The Financial Conduct Authority (FCA) is looking to help Brits invest “safely” as part of its newly created campaign aimed at inexperienced savers.
The UK watchdog has launched an £11m ($15.2m, €13m) five-year campaign called InvestSmart to target investors who are possibly dipping their toe in the market for the first time and need help navigating their way through the sector.
The campaign aims to reach those investors through social media and online, where much of the hype around investments happens. The campaign asks investors to consider their appetite for risk and to ignore the trends, directing them instead to advice available on the FCA’s website.
This is part of the FCA’s consumer investments’ strategy, which was unveiled in September. It aims to give consumers the confidence to invest, supported by a high-quality, affordable advice market, leading to fewer people being scammed or persuaded to invest in products too risky for their needs.
Sarah Pritchard, executive director of markets at the FCA, said: “We are seeing more people chasing high returns. But high returns can mean higher risks. We want to give consumers greater confidence to invest and help them to do so safely, understanding the level of risk involved.
“With our InvestSmart campaign we’re taking an innovative approach to reaching those tempted by high-risk products so that they can better understand the risks and where to get advice.
“We will be targeting people online and through social media, helping ensure inexperienced investors don’t get played. Together with a more assertive approach to finding and taking action against scammers, we hope InvestSmart will help people invest confidently.”
Moira O’Neill, head of personal finance at Interactive Investor, added: “We have a lot of time for the FCA’s InvestSmart campaign, but we think young people would get off to an even better financial start with more financial education in the classroom. This has not been joined up or given the time on the national curriculum that it deserves.

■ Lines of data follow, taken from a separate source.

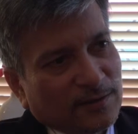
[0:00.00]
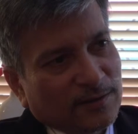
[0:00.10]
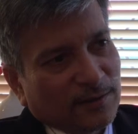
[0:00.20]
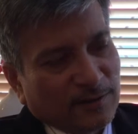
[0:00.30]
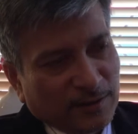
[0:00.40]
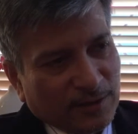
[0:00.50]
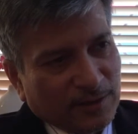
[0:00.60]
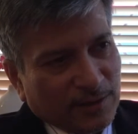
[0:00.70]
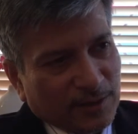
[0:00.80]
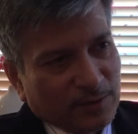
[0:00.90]

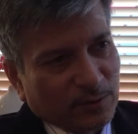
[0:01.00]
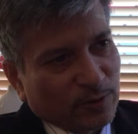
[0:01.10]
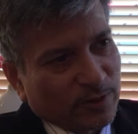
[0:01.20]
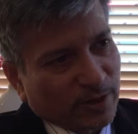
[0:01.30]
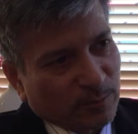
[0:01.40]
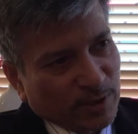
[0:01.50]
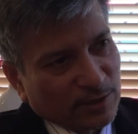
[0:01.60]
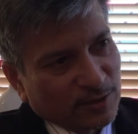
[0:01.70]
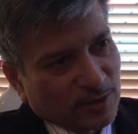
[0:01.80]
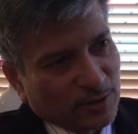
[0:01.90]
Certainly, I do not
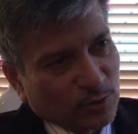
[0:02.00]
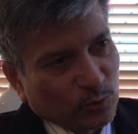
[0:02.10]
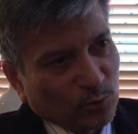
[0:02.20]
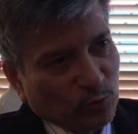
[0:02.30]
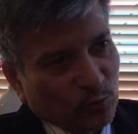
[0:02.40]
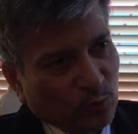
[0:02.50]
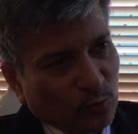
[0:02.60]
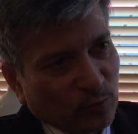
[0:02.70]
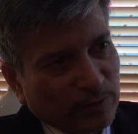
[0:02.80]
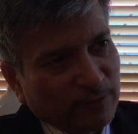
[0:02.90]
recommend to
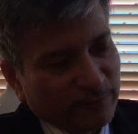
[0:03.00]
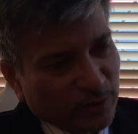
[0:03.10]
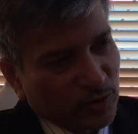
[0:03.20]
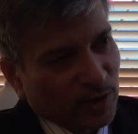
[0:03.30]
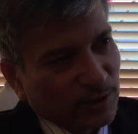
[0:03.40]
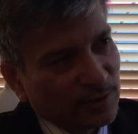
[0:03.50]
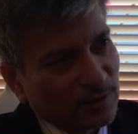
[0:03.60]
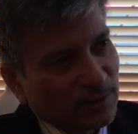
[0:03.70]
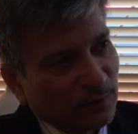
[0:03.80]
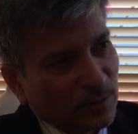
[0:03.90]
lift the
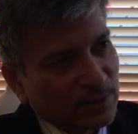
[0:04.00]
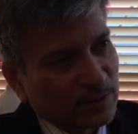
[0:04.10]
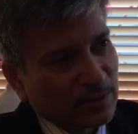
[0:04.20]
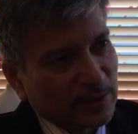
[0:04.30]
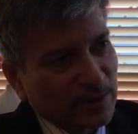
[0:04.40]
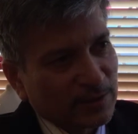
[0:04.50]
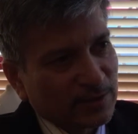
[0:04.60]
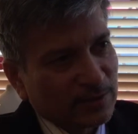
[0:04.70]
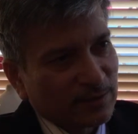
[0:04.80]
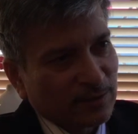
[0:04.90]
child once he
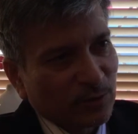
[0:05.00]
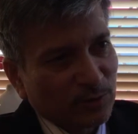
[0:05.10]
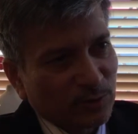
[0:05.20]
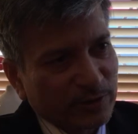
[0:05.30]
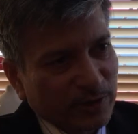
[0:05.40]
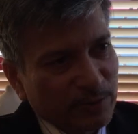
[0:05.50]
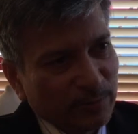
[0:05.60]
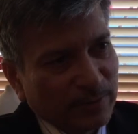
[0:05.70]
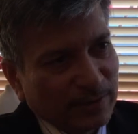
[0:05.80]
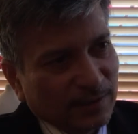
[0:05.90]
has gone to
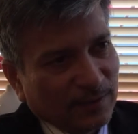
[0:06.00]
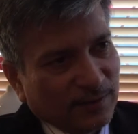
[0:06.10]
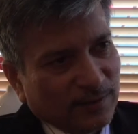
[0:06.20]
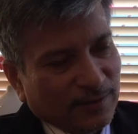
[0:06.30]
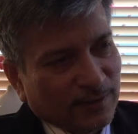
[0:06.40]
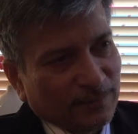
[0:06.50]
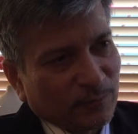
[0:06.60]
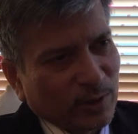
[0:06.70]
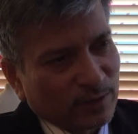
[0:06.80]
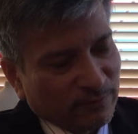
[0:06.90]
sleep.
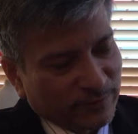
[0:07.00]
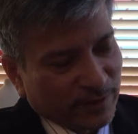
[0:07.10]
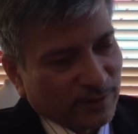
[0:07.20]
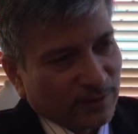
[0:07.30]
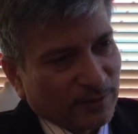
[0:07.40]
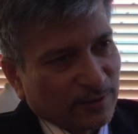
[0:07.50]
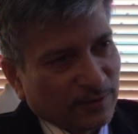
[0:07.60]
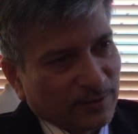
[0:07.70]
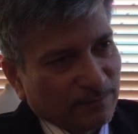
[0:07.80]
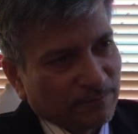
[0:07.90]
Quite
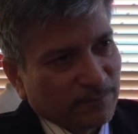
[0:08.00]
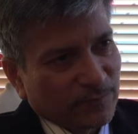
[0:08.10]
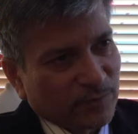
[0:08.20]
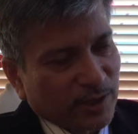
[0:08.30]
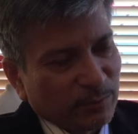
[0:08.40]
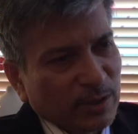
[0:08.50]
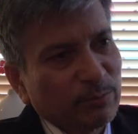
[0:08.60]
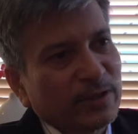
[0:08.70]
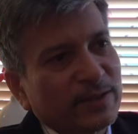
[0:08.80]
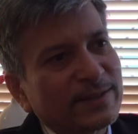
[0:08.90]
often tried by
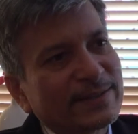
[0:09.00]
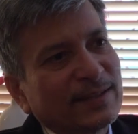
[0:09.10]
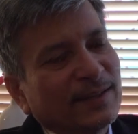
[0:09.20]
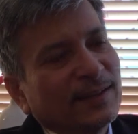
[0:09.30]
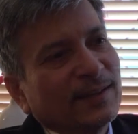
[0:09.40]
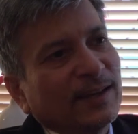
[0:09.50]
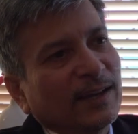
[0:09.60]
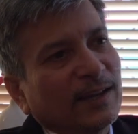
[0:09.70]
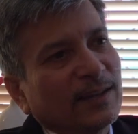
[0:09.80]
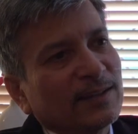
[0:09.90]
parents,
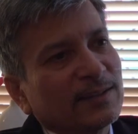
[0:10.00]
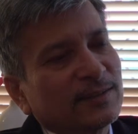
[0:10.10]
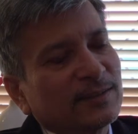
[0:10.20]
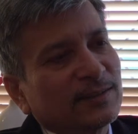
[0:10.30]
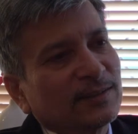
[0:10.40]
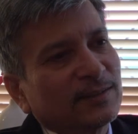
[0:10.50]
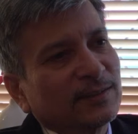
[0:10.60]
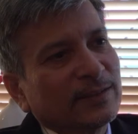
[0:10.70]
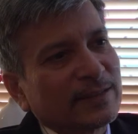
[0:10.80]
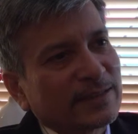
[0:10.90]
and
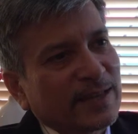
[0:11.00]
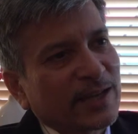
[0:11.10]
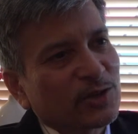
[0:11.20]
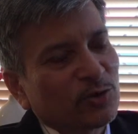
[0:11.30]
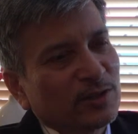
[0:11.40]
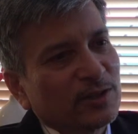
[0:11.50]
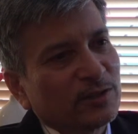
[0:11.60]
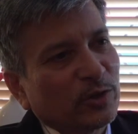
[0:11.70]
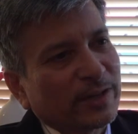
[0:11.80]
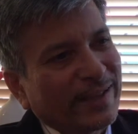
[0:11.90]
this actually
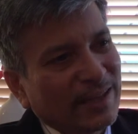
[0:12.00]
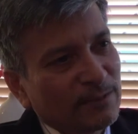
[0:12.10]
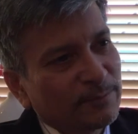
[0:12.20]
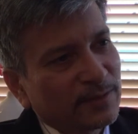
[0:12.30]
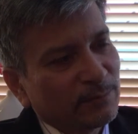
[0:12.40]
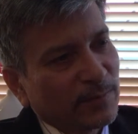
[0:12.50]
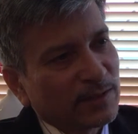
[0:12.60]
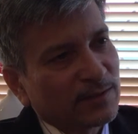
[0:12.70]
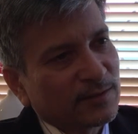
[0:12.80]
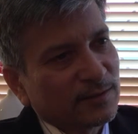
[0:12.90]
does not help
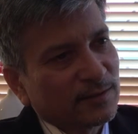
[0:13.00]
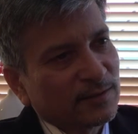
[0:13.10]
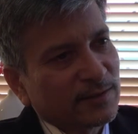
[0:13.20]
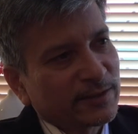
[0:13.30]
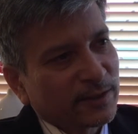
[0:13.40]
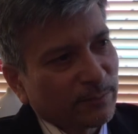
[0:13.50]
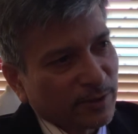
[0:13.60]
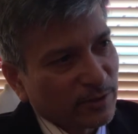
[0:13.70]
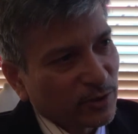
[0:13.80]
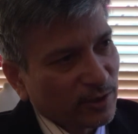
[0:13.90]
but
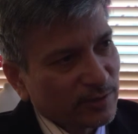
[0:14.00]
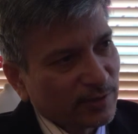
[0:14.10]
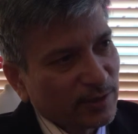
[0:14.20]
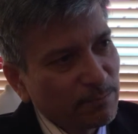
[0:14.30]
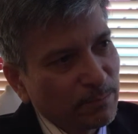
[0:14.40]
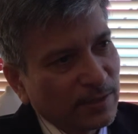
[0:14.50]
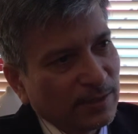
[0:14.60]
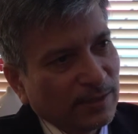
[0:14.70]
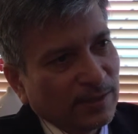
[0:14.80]
disrupt the child's sleep.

“We also need to have more balanced conversations about risk and reward, and need to be careful not to fall into avocado-style shaming of young people and their investment risk.
“Whether amongst the younger or the older generations, we are in an age of extremes when it comes to investment risk, and while the FCA’s InvestSmart intentions are spot on, they need support from government in the form of more financial education in schools.”

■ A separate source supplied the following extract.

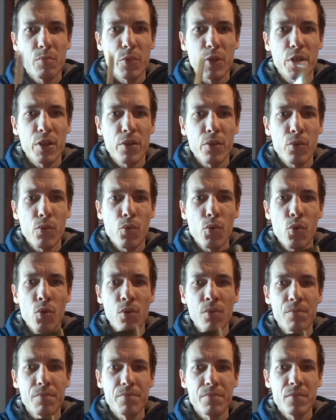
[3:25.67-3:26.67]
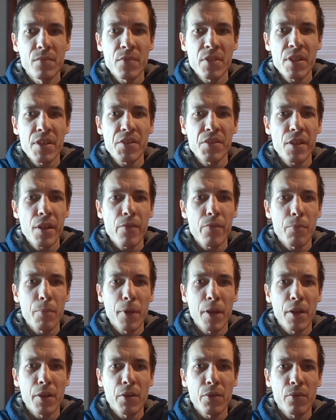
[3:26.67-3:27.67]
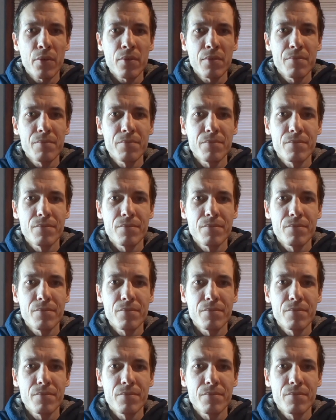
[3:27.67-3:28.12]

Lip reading: Pretty cool. It's nice to have a manual.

To coincide with the launch of its InvestSmart campaign, the FCA surveyed 1,000 people aged 18-40 who invest in high-risk products.

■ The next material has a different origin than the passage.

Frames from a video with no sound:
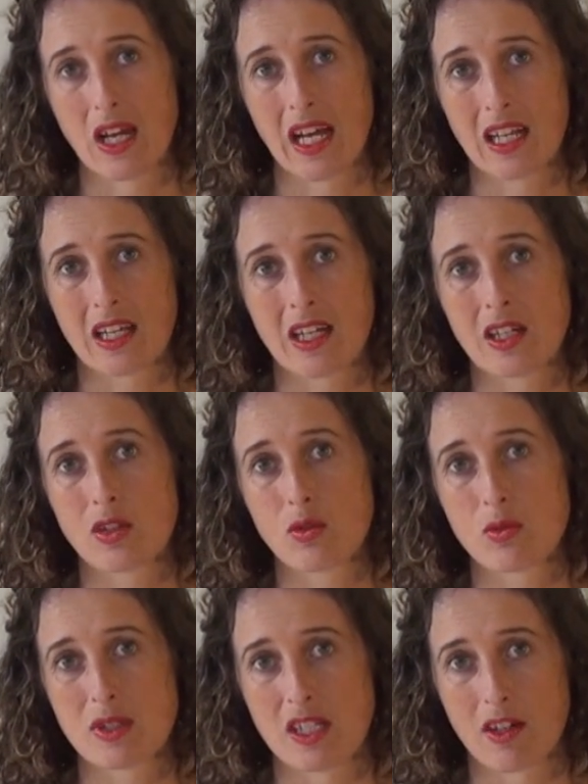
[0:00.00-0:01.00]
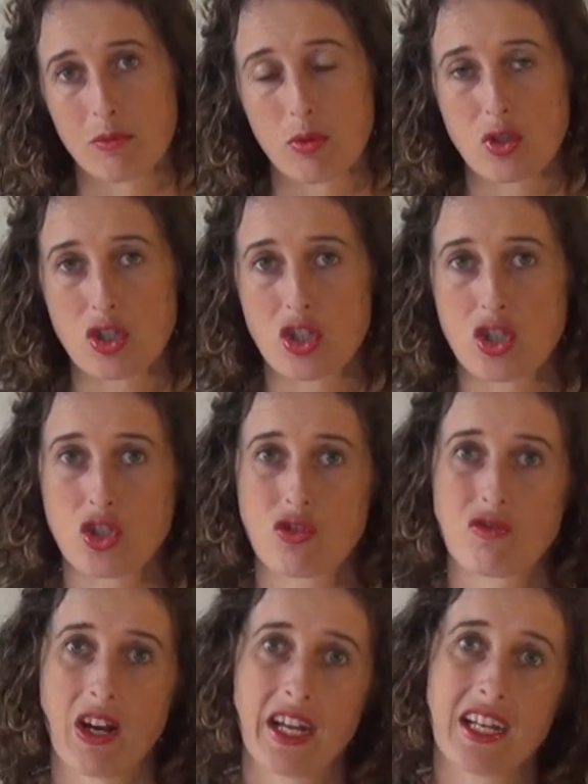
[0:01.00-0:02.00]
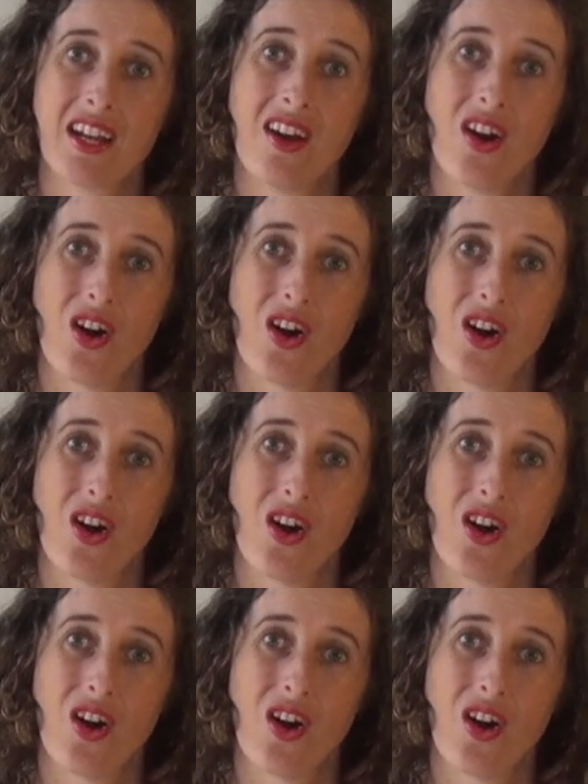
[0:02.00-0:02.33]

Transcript: colour your self-portrait straight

More than three-quarters (76%) of those that invested in high-risk vehicles such as cryptocurrency and forex said they are driven by competition with friends, family and acquaintances and their own past investments. Some 68% likening it to gambling.
A small number said they were investing for the long haul. Just 21% said they were considering holding their most recent investment for more than a year, and 8% for more than five years.
This is despite 60% saying that they prefer more stable returns than investments that rise and fall dramatically.
The survey also found that hype on social media and in the news is driving new investors to take-up high-risk investments. Almost six-in-10 (58%) of respondents agreed that constantly hearing about a certain investment on the news, on social media, and from other people encouraged them to purchase specific products.
The majority of those who used services like fx trading online to purchase forex or crypto (57% and 69% respectively) incorrectly believed these to be regulated by the FCA. As a result, they were unlikely to understand the lack of investor protection and the risk to their money.
As part of the campaign, The FCA has joined forces with Olympic BMX gold medallist Charlotte Worthington to highlight the pitfalls of high-risk activities, and the need for proper preparation before attempting them.
Worthington said: “BMX is about big risk, and big reward – but it has taken a lot of preparation to get to this point, with highs and lows and hours of training to get the basics right one trick at a time. Anything high risk might not always go to plan, it’s about being prepared and minimising your risks through research and information.
“For example, my first run at the Tokyo Olympic Games didn’t quite go to plan, but because I had prepared properly I was able to get it right in the next run. It’s all about the smaller calculated risks in practice that don’t always go to plan, to gain the right experience to pull off something bigger at the right time.
“When it comes to investments, I would only take on high risks if I felt like I’d done enough research and I was properly prepared.”